When the Posten Taxi Co. of Wilkes-Barre carried its last fare recently, the community lost one of its few remaining businesses that date to the 1800s.
In the 19th century the company operated a for-hire livery stable on North Main Street. Through the eras of drays, flivvers, big gas hogs and “green” cars it proudly carried local people on their many errands.
Yet some other businesses from those days remain.
Here’s my unscientific list. I’ve avoided businesses such as legal firms with ever-changing partners and banks that have been repeatedly bought, sold and merged. I’ve left out the family-owned farms, some of which date from colonial days. This will be an urban “bricks-and-mortar” tour only. If I’ve missed any, please let me know.
OK, let’s show a time-traveling guest around.
If our Victorian visitor grows nervous about all the cars in the streets and decides to buy some insurance, he’ll probably find the Biddle & Eno and J.W. Hoban names familiar. They both go way back into the 1800s.
The name “Times Leader” on a downtown building might provide some comfort as well, because the paper’s ancestors – The Times and The Leader – could have found their way to his doorstep.
While there’s been a name change and quite a lot of growth, our visitor would surely remember that a fellow named Redington was operating a small hotel on the site of his later one, now known as the Genetti Banquet and Convention Center.
Hopefully he wouldn’t need the services of an undertaker, but he ought to recognize the Kniffen and McLaughlin funeral parlors, among the earliest in the area.
A trip down to Hanover Township would show him that the Rifkin company, maker of security bags and supplies, is still a fixture of the community. A few more miles and he’d see the Bertels metalware company.
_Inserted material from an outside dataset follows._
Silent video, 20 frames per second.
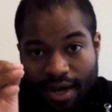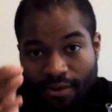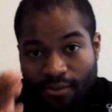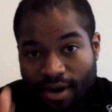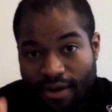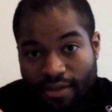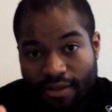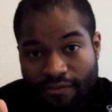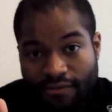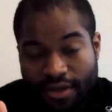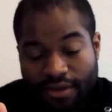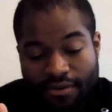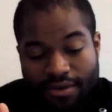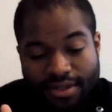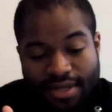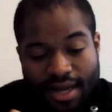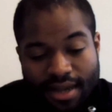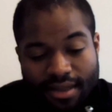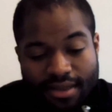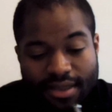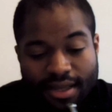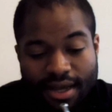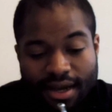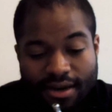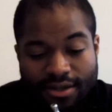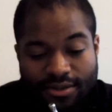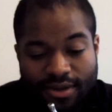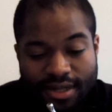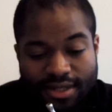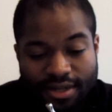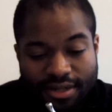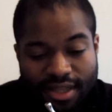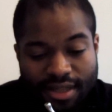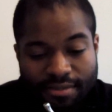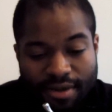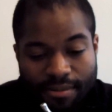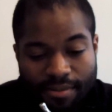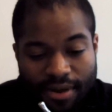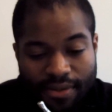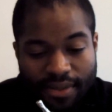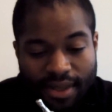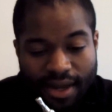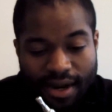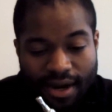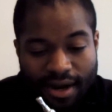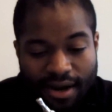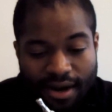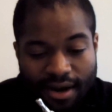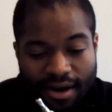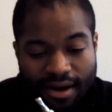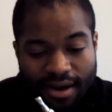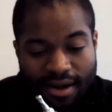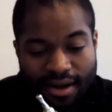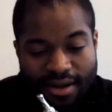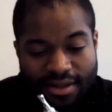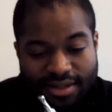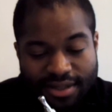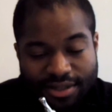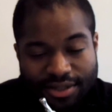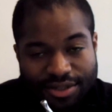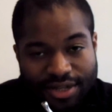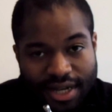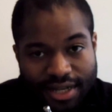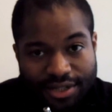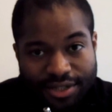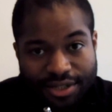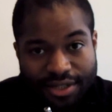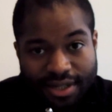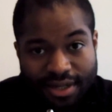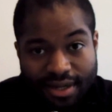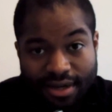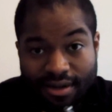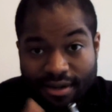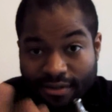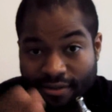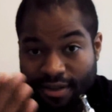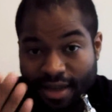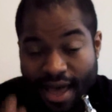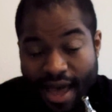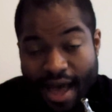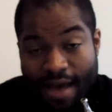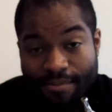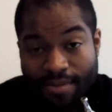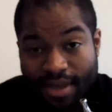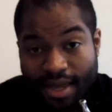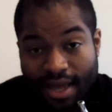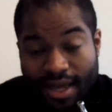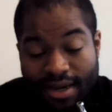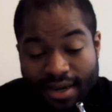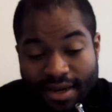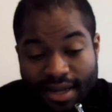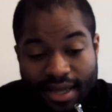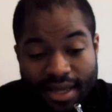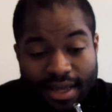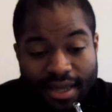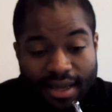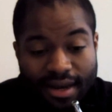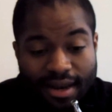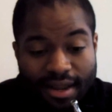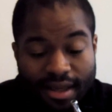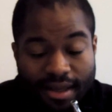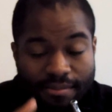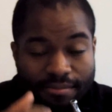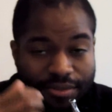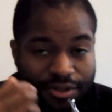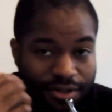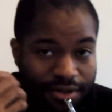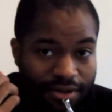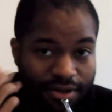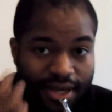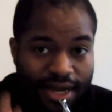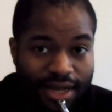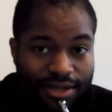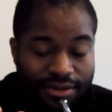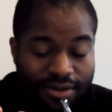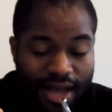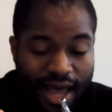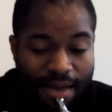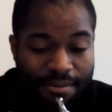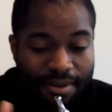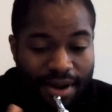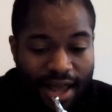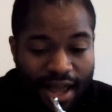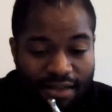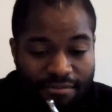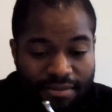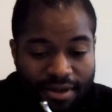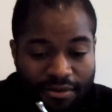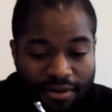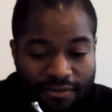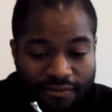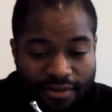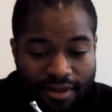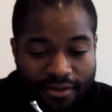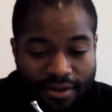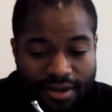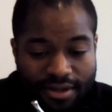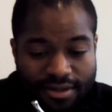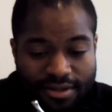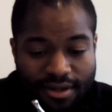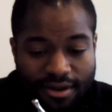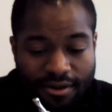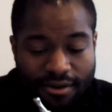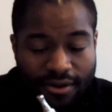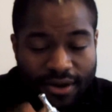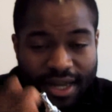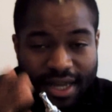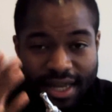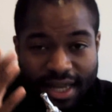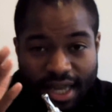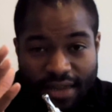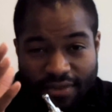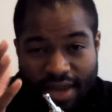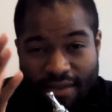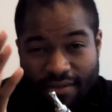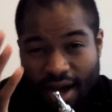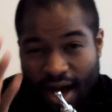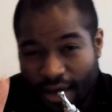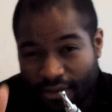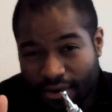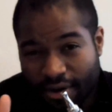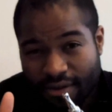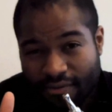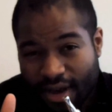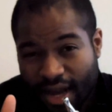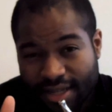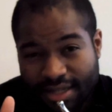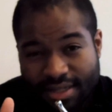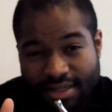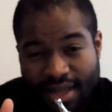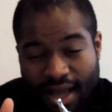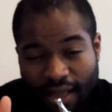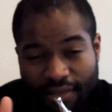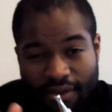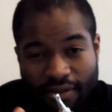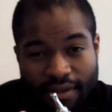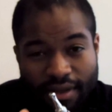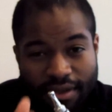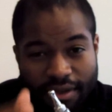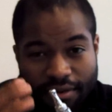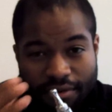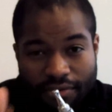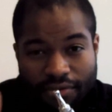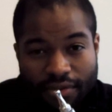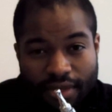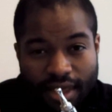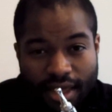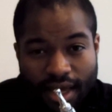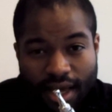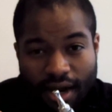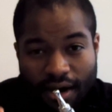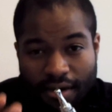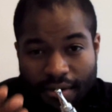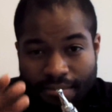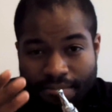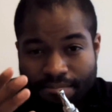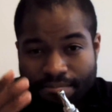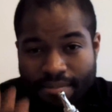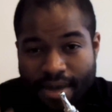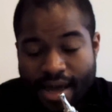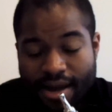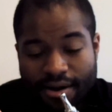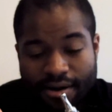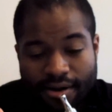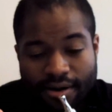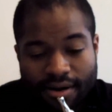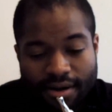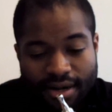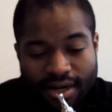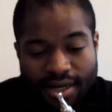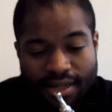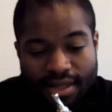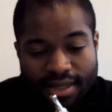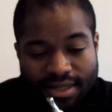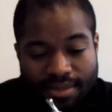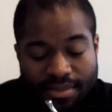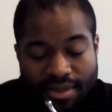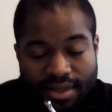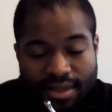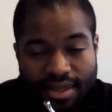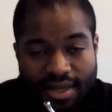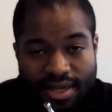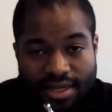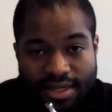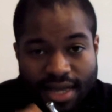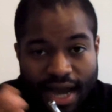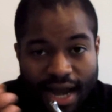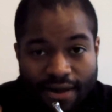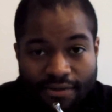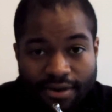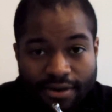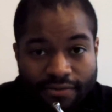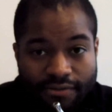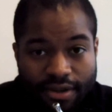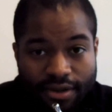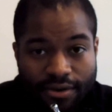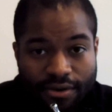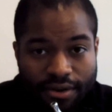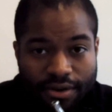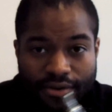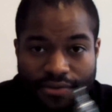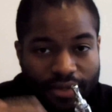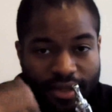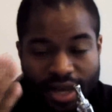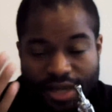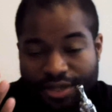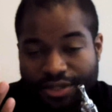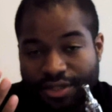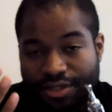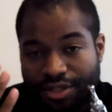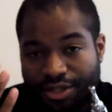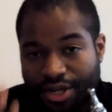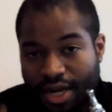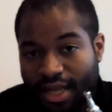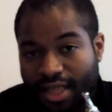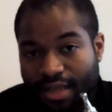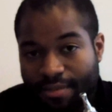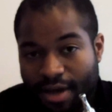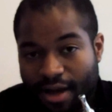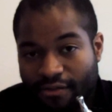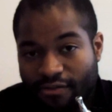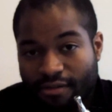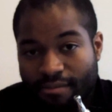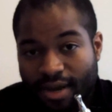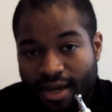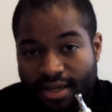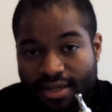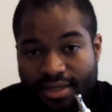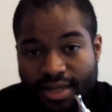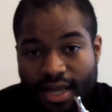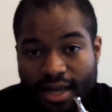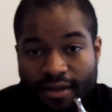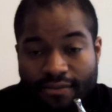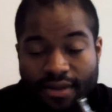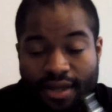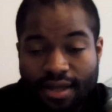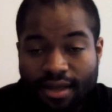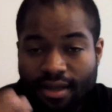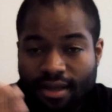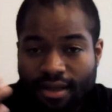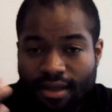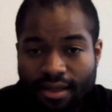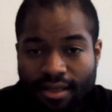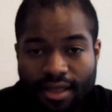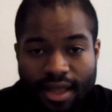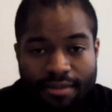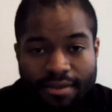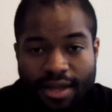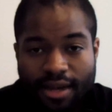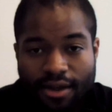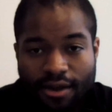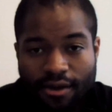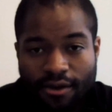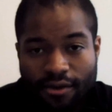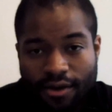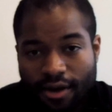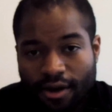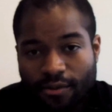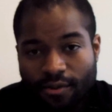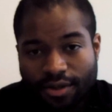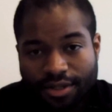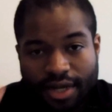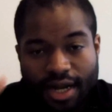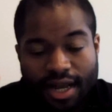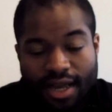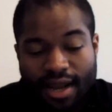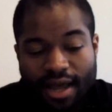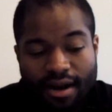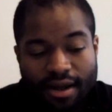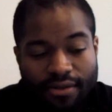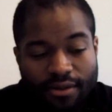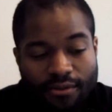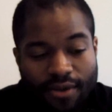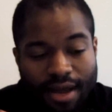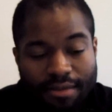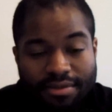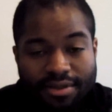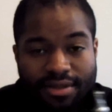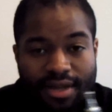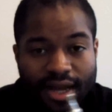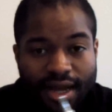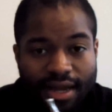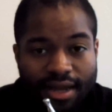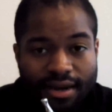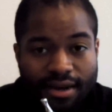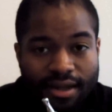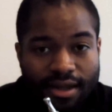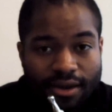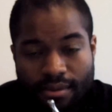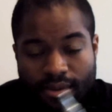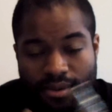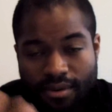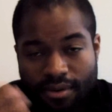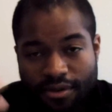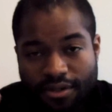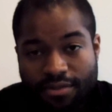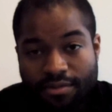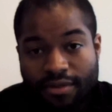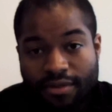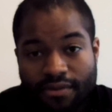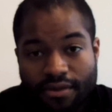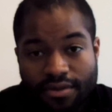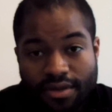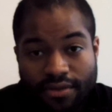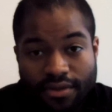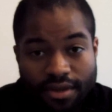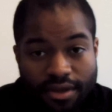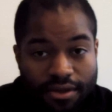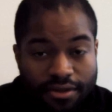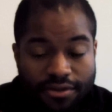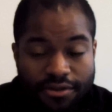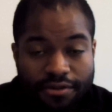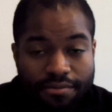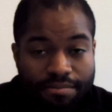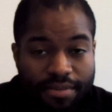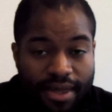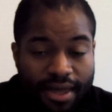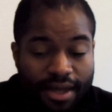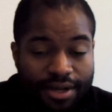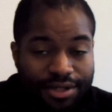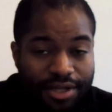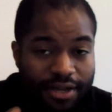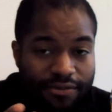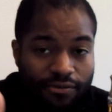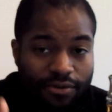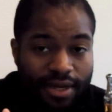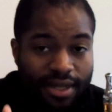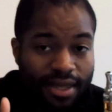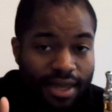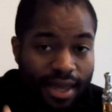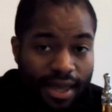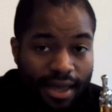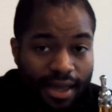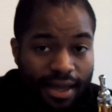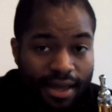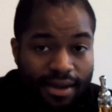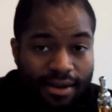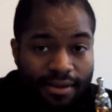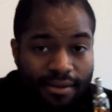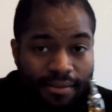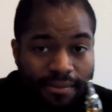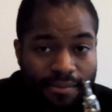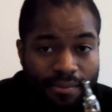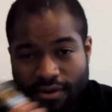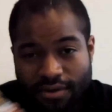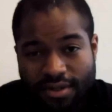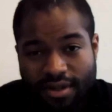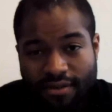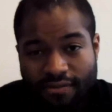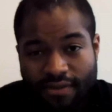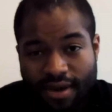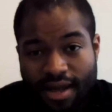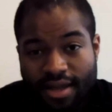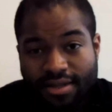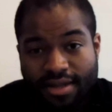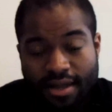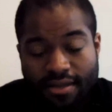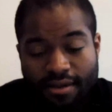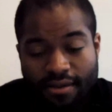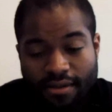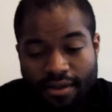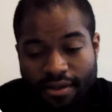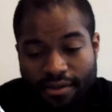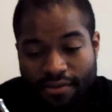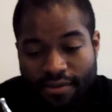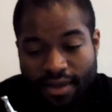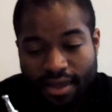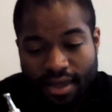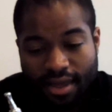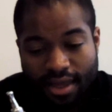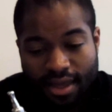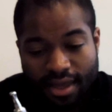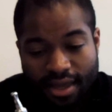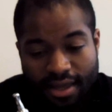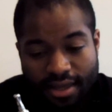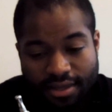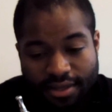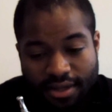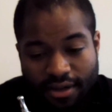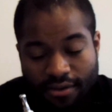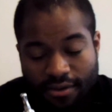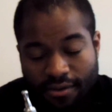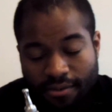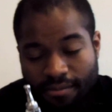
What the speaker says: by one of the viewers out there, so I took them up on their suggestion. Happy I did. I'm sure you guys are happy to have me review it. So if you have other devices out there that you think are better than some of the things I reviewed, or you think I should just check them out for myself, let me know. We'll check it out on the website. We'll do reviews on the YouTube page if we can. If there's a device out there that you think is,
A ride across the river to Kingston would enable him to see that Wyoming Seminary is still operating.
If our gent gets thirsty after all this traveling around, he can sashay into any tavern and order up a nice, frosty Stegmaier, though someone would likely tell him that a different brewery now makes it.
Finally, inspired by Steg’s logo, he’d probably want to pin gold medals on our next two businesses. They both go way, way back and have continued to provide their original services over incredible periods of time. My great-great-grandparents could have shopped at the downtown’s biggest store – Boscov’s (formerly The Boston Store). It’s stood in the same place, in the same building (though expanded), since Rutherford B. Hayes was in the White House.
But even that store must give place to a company that started in downtown Wilkes-Barre when there were just 29 states in the union and Abe Lincoln was a confused freshman in Congress. It’s a company that has done the same work all that time, changing its location but not its name.
In 1847 a young fellow named Oscar Smith opened a cleaning emporium on South Fell Street (later known as South State Street). One level of his four-floor operation was devoted entirely to cleaning carpets that people would roll up and bring in. By the early 20th century he had a wagon-mounted carpet cleaning machine that could be driven to people’s homes. Today the company is based in Swoyersville.
Well, there you have it. Maybe you didn’t find any cents-off coupons to redeem or any sale prices to take advantage of, but one thing is still clear: Shopping for history is fun.